Please print every record below exactly as it appears, but leave out the pictures.

*** Block opens ***

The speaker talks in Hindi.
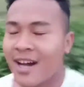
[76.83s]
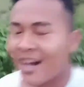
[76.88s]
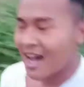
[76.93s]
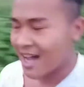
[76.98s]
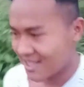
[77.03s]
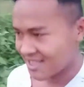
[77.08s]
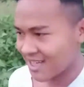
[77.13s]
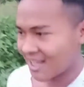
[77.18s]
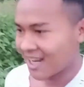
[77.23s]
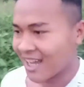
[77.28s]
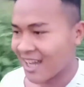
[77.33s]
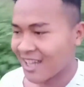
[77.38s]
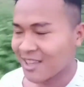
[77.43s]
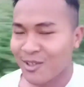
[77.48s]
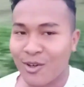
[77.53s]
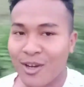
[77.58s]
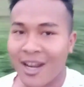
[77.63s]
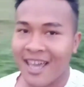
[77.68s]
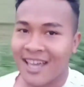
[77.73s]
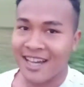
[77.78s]
अच्छा लगे तो
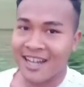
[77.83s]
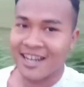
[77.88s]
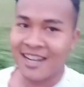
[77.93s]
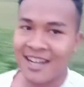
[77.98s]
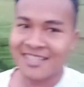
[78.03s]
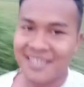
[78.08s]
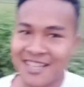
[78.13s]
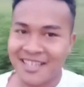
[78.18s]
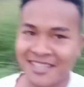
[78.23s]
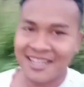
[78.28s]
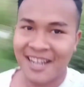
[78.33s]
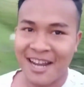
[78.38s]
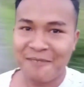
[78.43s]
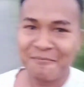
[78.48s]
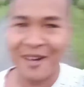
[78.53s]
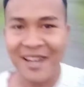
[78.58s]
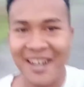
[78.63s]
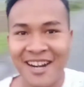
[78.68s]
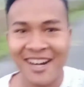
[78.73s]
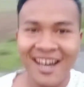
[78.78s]
लाइक करना सब्सक्राइब
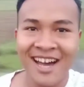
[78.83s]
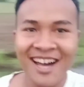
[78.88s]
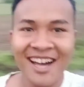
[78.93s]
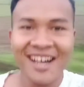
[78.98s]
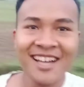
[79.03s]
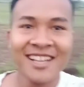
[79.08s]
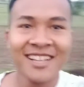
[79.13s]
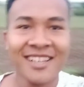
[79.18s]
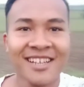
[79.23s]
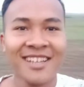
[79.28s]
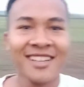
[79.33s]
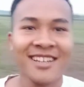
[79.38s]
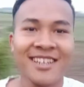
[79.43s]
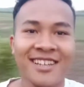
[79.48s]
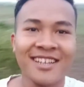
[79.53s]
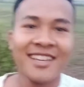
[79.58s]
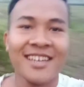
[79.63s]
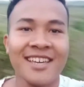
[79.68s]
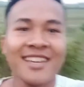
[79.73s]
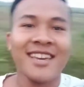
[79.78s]
करना
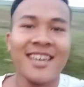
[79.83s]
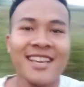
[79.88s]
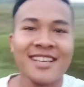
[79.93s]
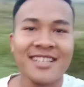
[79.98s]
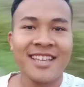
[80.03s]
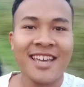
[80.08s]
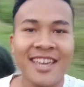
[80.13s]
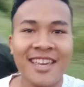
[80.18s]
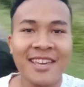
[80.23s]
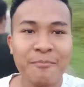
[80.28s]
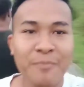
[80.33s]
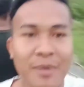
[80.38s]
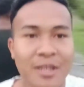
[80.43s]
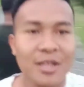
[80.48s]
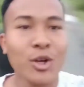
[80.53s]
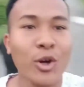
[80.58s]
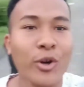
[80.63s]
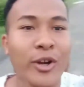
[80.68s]
ऐसे ही वीडियो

*** Block closes ***

● Problem solution:
The speaker talks in Hindi.
[76.83s]
[76.88s]
[76.93s]
[76.98s]
[77.03s]
[77.08s]
[77.13s]
[77.18s]
[77.23s]
[77.28s]
[77.33s]
[77.38s]
[77.43s]
[77.48s]
[77.53s]
[77.58s]
[77.63s]
[77.68s]
[77.73s]
[77.78s]
अच्छा लगे तो
[77.83s]
[77.88s]
[77.93s]
[77.98s]
[78.03s]
[78.08s]
[78.13s]
[78.18s]
[78.23s]
[78.28s]
[78.33s]
[78.38s]
[78.43s]
[78.48s]
[78.53s]
[78.58s]
[78.63s]
[78.68s]
[78.73s]
[78.78s]
लाइक करना सब्सक्राइब
[78.83s]
[78.88s]
[78.93s]
[78.98s]
[79.03s]
[79.08s]
[79.13s]
[79.18s]
[79.23s]
[79.28s]
[79.33s]
[79.38s]
[79.43s]
[79.48s]
[79.53s]
[79.58s]
[79.63s]
[79.68s]
[79.73s]
[79.78s]
करना
[79.83s]
[79.88s]
[79.93s]
[79.98s]
[80.03s]
[80.08s]
[80.13s]
[80.18s]
[80.23s]
[80.28s]
[80.33s]
[80.38s]
[80.43s]
[80.48s]
[80.53s]
[80.58s]
[80.63s]
[80.68s]
ऐसे ही वीडियो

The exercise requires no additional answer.